Uma pesquisa feita por um grupo de especialistas de 16 nacionalidades desenvolveu uma nova forma de tratar casos graves de Covid-19. O estudo utilizou a terapia de hemoperfusão na purificação do sangue das moléculas que causam inflamação por meio de um filtro especial, chamado CytoSorb. Brasília é a primeira região do Brasil a adotar o tratamento.

Thiago Reis, nefrologista, diretor científico da Clínica de Doenças Renais de Brasília e membro titular da Sociedade Brasileira de Nefrologia (SBN), foi um dos autores do estudo, publicado na revista científica Nature Reviwes Nephrology. Ao Metrópoles, o pesquisador explicou que a técnica, embora já seja utilizada na Europa há 10 anos, só chegou ao Brasil recentemente.

O método utiliza princípios básicos da hemodiálise, que retira o sangue do corpo do paciente para filtrá-lo e devolvê-lo purificado. “No tratamento da hemodiálise convencional, o filtro só permite que você retire moléculas pequenas. Com a terapia de hemoperfusão, conseguimos retirar células maiores”, detalha Thiago.

Filtrar moléculas mais robustas permite o controle das citocinas, que orquestram a resposta inflamatória do corpo para eliminar uma infecção. Em um primeiro momento, o médico explica que esta resposta é útil para o corpo. Em casos graves de infecção por Sars-CoV-2, contudo, ocorre a chamada tempestade de citocinas, em que há produção exacerbada das células de defesa, que acabam atacando o próprio organismo e podem causar lesões nos pulmões, fígado e coração.

Como funciona o tratamento

Assim como na hemodiálise, na terapia de hemoperfusão o sangue é removido e filtrado por uma máquina de filtração artificial. “Na hemoperfusão, é como se o sangue passasse por um cilindro com uma esponja, que prende essas moléculas de citocina”, explica o nefrologista Thiago Reis. “É uma terapia de resgate”.

No caso da pesquisa feita pelo médico brasileiro, a “esponja” é, na verdade, um cartucho, semelhante a um tubo com cerca de 20 cm. A equipe médica, então, conecta o dispositivo ao circuito da hemodiálise, que faz a filtragem das citocinas antes de devolver o sangue purificado ao paciente.

Cada sessão é feita por 24 horas seguidas. “Também percebemos a redução da necessidade de medicamentos que aumentam a pressão”, completa Thiago. “Isso é importante porque, em pacientes com coronavírus grave, a pressão despenca. Então precisamos administrar noradrenalina, que pode ter efeitos colaterais.”
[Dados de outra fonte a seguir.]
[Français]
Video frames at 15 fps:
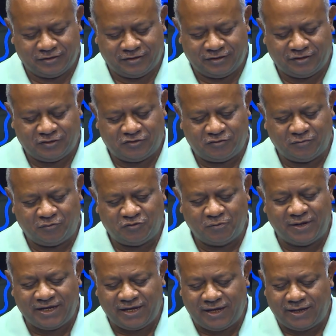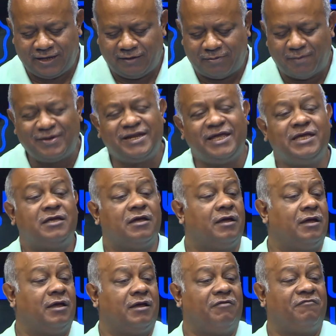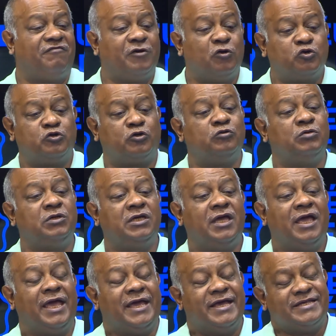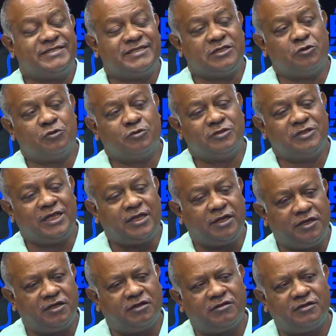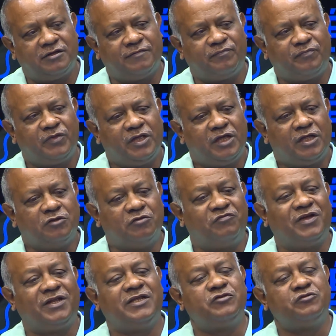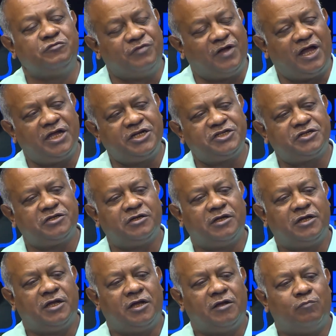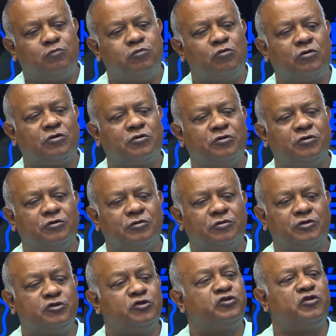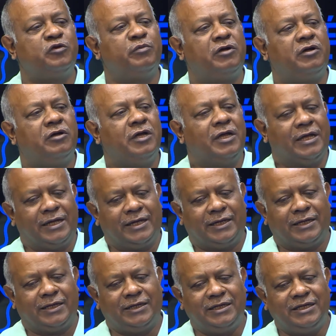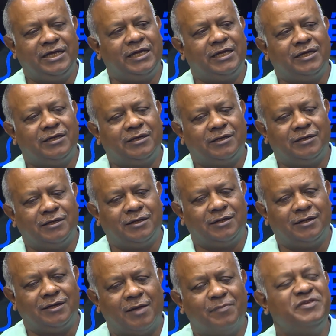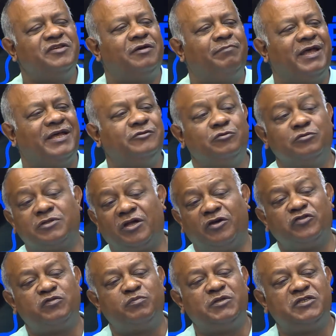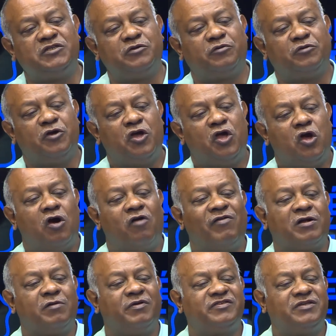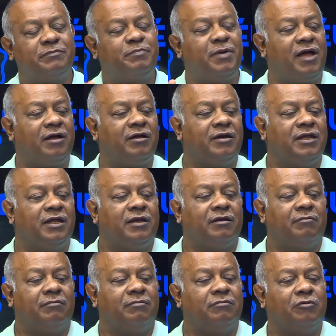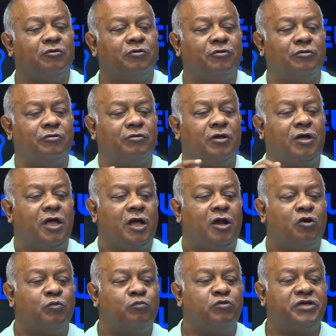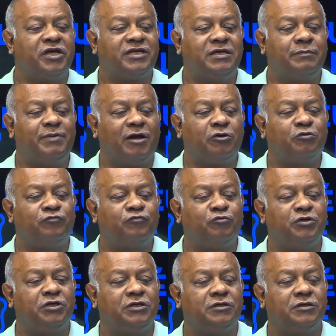Soubaya euh, fait aujourd'hui, c'est de d'écrire, de faire des ouvrages pour que justement il y ait la mise en place d'une transmission. On va commencer par le, bouquin qui parle de fruits.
Altas doses de noradrenalina fazem com que o sangue seja remanejado para áreas importantes, como coração e rins, mas também podem restringir o acesso sanguíneo a outras partes do corpo, como intestinos e pele. “O paciente pode ter falta de sangue nas pontas dos dedos ou do nariz, por exemplo, o que pode causar necrose”, explica o médico.

O tratamento está disponível na Clínica de Doenças Renais de Brasília (CDRB) em parceria com os hospitais Alvorada e Hospital Daher, do Lago Sul.